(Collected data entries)
----
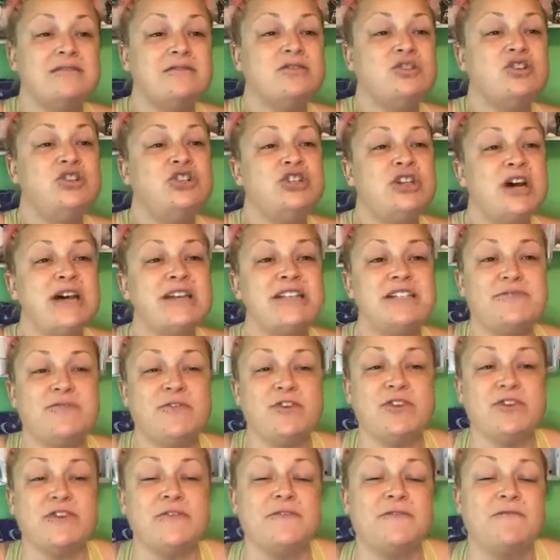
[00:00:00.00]
just
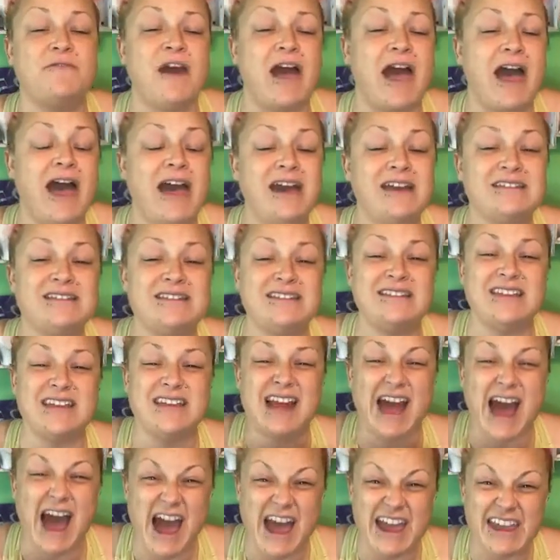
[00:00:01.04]
for the fact
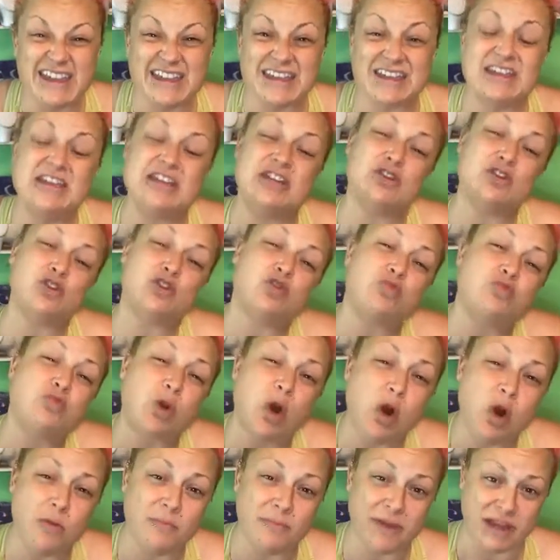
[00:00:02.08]
that I can
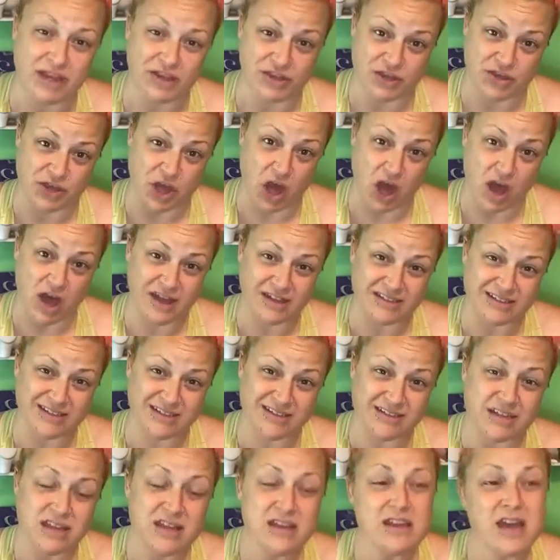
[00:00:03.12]
control my
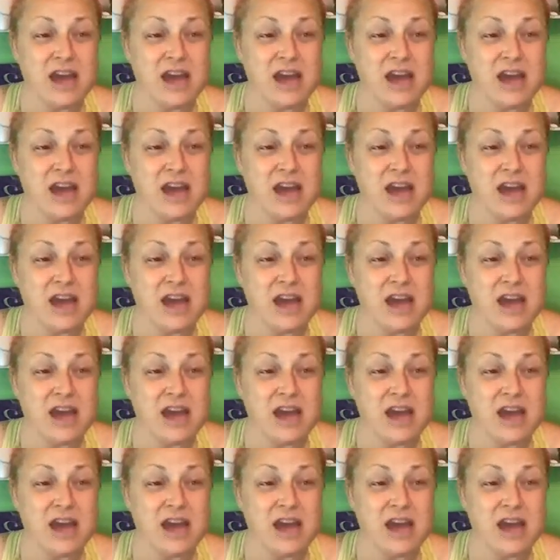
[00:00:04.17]
thoughts.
----
# [Task brief]
Retype the data word for word and keep the pictures out of it.

# [Answer space]
[00:00:00.00]
just
[00:00:01.04]
for the fact
[00:00:02.08]
that I can
[00:00:03.12]
control my
[00:00:04.17]
thoughts.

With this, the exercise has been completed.